[[ INFORMATION SUPPLIED open ]]
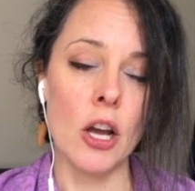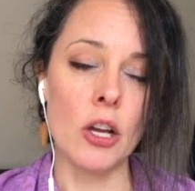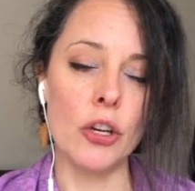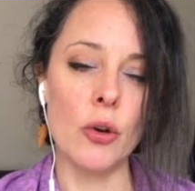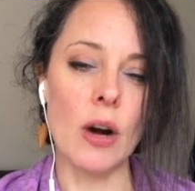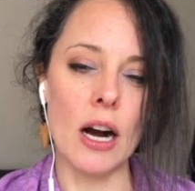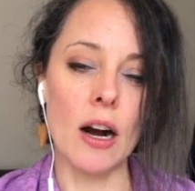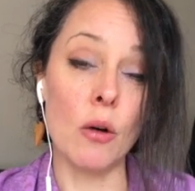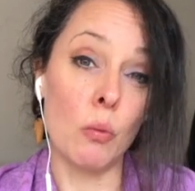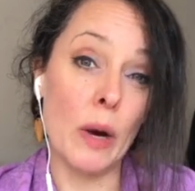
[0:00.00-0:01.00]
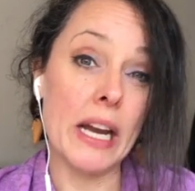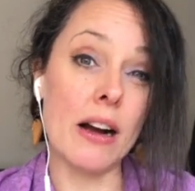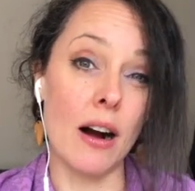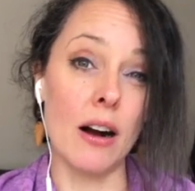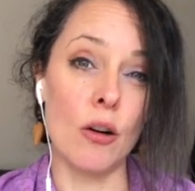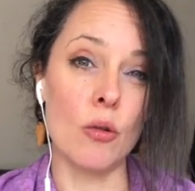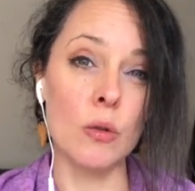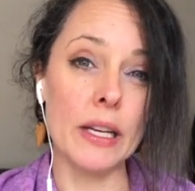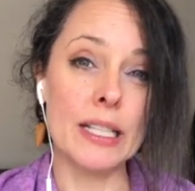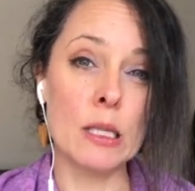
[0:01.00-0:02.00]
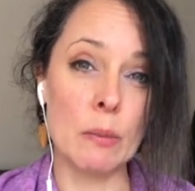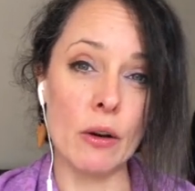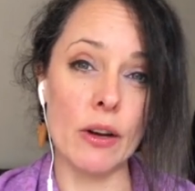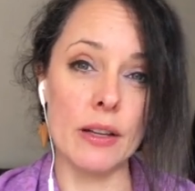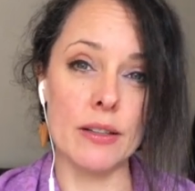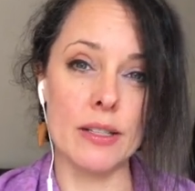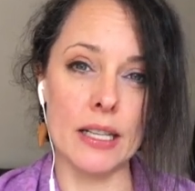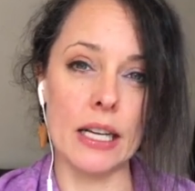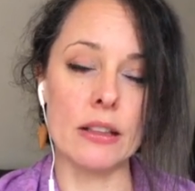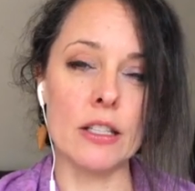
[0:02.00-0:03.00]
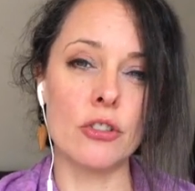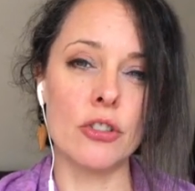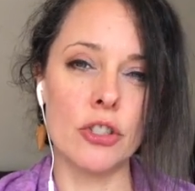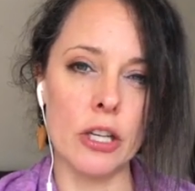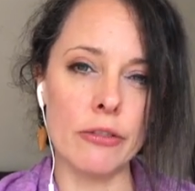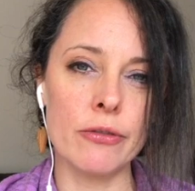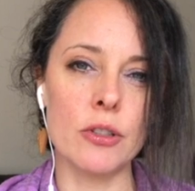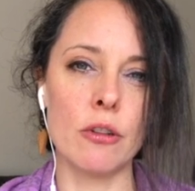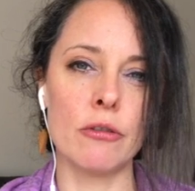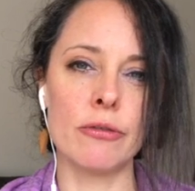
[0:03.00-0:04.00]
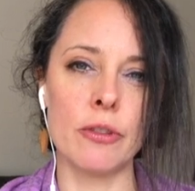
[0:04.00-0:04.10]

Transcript: we are all experiencing this shift of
[[ INFORMATION SUPPLIED closed ]]
EXERCISE DETAILS |
All of the entries must be reproduced exactly, apart from the pictures, which are to be dropped.

RESULT FOR THIS TASK |
[0:00.00-0:01.00]
[0:01.00-0:02.00]
[0:02.00-0:03.00]
[0:03.00-0:04.00]
[0:04.00-0:04.10]

Transcript: we are all experiencing this shift of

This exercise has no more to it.